Kepekaan sosial (Danang Satriawan, 2012) menekankan pentingnya norma dan nilai moral dalam mendorong tingkah laku sosial yang responsif dan penuh empati.
Ketika pejabat kehilangan nilai-nilai ini, maka timbullah jarak sosial yang melemahkan efektivitas pemerintahan.
Mengapa sensitivitas itu krusial?
Governance atau tata kelola pemerintahan bukan hanya soal kalkulasi fiskal dan legalitas, tetapi juga rezim afektif: cara negara mengelola emosi publik.
Ucapan pejabat berfungsi sebagai sinyal moral. Ketika sinyalnya dingin (atau sarkastik), ia mengirim pesan bahwa penderitaan sosial adalah eksternalitas---padahal ia inti mandat.
Akuntabilitas atau pertanggungjawaban tak hanya soal prosedural (audit, pelaporan), melainkan responsiveness---kepekaan real-time terhadap penderitaan dan persepsi publik.
Klarifikasi Nusron dan revisi kebijakan Bupati Pati adalah langkah akuntabel, tetapi timing yang terlambat menggerus kredibilitas.
Kebijakan hidup di level narasi. Kenaikan pajak 250% tak lagi dihitung sebagai rasionalisasi fiskal; ia dinarasikan sebagai ketakpedulian di tengah situasi rakyat yang sedang kesulitan.

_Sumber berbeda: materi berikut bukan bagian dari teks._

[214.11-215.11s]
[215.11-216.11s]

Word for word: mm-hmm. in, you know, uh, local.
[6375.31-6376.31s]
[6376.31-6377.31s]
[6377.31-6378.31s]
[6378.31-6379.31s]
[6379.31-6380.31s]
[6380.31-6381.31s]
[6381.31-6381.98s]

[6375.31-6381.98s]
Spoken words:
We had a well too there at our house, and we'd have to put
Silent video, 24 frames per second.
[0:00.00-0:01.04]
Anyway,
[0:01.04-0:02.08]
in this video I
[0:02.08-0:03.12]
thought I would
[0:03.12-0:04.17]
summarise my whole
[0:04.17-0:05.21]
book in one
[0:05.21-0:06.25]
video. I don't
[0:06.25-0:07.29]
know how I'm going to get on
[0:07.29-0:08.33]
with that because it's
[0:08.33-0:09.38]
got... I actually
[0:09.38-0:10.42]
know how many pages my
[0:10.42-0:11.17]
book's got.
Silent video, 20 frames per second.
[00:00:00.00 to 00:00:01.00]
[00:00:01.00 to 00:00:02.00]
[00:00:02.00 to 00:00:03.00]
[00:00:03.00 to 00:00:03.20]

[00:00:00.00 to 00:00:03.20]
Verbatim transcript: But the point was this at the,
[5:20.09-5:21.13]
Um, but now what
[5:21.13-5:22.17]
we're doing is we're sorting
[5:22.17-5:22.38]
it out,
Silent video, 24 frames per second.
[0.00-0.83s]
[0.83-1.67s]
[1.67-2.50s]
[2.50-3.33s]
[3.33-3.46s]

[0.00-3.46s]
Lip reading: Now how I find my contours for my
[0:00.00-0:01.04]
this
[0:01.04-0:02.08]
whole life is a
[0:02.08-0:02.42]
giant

Pernyataan "apakah negara harus menanggung semua gaji" menggeser frame dari kewajiban konstitusional menjadi kedermawanan fiskal. Dalam demokrasi, narasi sering mengalahkan nota keuangan.
Penutup
Negara bukan hanya mesin aturan; ia juga komunitas 'senasib sepenanggungan'. Sensitivitas pejabat bukan aksesori moral, melainkan infrastruktur legitimasi.